## What you should do
Find every line in the entries that holds the string "second" and report it.

## Data records
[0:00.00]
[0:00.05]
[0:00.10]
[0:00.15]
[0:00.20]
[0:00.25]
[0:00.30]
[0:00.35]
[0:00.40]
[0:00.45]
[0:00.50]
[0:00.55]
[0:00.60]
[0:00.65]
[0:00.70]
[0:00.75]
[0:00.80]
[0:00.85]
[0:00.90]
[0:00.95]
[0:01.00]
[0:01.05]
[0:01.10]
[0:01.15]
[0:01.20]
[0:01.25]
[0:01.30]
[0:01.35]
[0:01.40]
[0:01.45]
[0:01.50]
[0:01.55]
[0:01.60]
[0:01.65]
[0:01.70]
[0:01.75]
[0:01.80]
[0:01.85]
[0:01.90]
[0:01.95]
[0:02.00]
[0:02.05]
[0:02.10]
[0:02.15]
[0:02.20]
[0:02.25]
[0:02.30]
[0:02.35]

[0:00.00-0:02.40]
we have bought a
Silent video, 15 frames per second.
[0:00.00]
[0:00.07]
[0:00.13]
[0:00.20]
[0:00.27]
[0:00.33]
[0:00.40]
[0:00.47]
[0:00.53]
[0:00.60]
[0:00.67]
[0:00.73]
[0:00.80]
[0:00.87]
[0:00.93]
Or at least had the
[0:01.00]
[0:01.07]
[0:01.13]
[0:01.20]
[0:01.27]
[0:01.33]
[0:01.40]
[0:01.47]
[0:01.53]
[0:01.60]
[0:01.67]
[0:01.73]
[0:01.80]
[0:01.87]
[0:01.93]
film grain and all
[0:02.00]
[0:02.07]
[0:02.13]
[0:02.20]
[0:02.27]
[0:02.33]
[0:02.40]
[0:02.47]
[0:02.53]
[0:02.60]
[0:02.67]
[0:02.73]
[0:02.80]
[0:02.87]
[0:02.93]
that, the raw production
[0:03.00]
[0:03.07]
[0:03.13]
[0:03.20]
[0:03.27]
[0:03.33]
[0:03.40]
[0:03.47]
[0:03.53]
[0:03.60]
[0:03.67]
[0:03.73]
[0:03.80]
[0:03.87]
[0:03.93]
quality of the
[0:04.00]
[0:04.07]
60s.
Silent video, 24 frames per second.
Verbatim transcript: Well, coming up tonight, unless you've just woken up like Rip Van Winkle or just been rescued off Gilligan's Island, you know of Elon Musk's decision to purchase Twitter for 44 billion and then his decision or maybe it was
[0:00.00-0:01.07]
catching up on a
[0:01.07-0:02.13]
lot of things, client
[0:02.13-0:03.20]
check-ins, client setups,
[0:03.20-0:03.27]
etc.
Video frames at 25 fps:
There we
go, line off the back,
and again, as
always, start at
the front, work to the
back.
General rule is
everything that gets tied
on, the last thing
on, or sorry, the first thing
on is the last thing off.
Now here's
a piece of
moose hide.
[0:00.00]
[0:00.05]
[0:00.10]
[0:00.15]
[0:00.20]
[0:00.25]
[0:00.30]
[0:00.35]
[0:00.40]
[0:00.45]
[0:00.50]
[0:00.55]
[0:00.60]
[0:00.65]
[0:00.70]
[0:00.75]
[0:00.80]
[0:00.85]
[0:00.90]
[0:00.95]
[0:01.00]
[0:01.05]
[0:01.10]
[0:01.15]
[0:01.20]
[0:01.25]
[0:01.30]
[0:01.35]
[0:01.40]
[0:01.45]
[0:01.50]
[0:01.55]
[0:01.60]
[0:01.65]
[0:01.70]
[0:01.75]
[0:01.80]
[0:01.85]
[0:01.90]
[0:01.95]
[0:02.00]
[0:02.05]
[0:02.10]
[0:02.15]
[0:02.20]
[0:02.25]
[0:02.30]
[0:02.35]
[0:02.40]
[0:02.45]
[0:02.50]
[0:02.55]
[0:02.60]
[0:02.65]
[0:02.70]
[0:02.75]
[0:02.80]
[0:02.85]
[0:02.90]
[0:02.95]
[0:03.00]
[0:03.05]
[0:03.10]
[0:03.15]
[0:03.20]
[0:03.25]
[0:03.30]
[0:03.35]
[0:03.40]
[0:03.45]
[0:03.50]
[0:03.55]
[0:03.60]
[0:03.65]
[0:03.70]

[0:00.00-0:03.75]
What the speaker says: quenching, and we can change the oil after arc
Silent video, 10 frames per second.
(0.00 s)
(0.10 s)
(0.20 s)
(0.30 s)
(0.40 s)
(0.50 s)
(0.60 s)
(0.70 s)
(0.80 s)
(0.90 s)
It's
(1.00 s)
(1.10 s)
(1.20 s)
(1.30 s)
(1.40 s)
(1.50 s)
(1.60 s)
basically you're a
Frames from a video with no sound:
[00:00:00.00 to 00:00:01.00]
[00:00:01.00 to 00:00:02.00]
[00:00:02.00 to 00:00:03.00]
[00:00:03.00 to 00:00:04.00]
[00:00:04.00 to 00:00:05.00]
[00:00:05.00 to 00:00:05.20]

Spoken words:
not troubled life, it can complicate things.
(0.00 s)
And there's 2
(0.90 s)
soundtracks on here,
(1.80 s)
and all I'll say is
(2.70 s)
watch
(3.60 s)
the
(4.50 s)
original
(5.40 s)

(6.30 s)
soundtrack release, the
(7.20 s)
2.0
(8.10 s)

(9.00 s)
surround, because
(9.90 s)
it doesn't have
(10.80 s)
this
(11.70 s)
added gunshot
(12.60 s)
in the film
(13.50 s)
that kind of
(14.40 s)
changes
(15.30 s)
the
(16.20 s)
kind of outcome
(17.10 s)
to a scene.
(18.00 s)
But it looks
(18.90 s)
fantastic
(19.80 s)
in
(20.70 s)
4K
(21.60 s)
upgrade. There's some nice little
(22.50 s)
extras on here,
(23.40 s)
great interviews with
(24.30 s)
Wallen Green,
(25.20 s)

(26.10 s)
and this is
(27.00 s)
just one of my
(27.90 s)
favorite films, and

## Answer for this exercise
Silent video, 15 frames per second.
Silent video, 24 frames per second.
Silent video, 10 frames per second.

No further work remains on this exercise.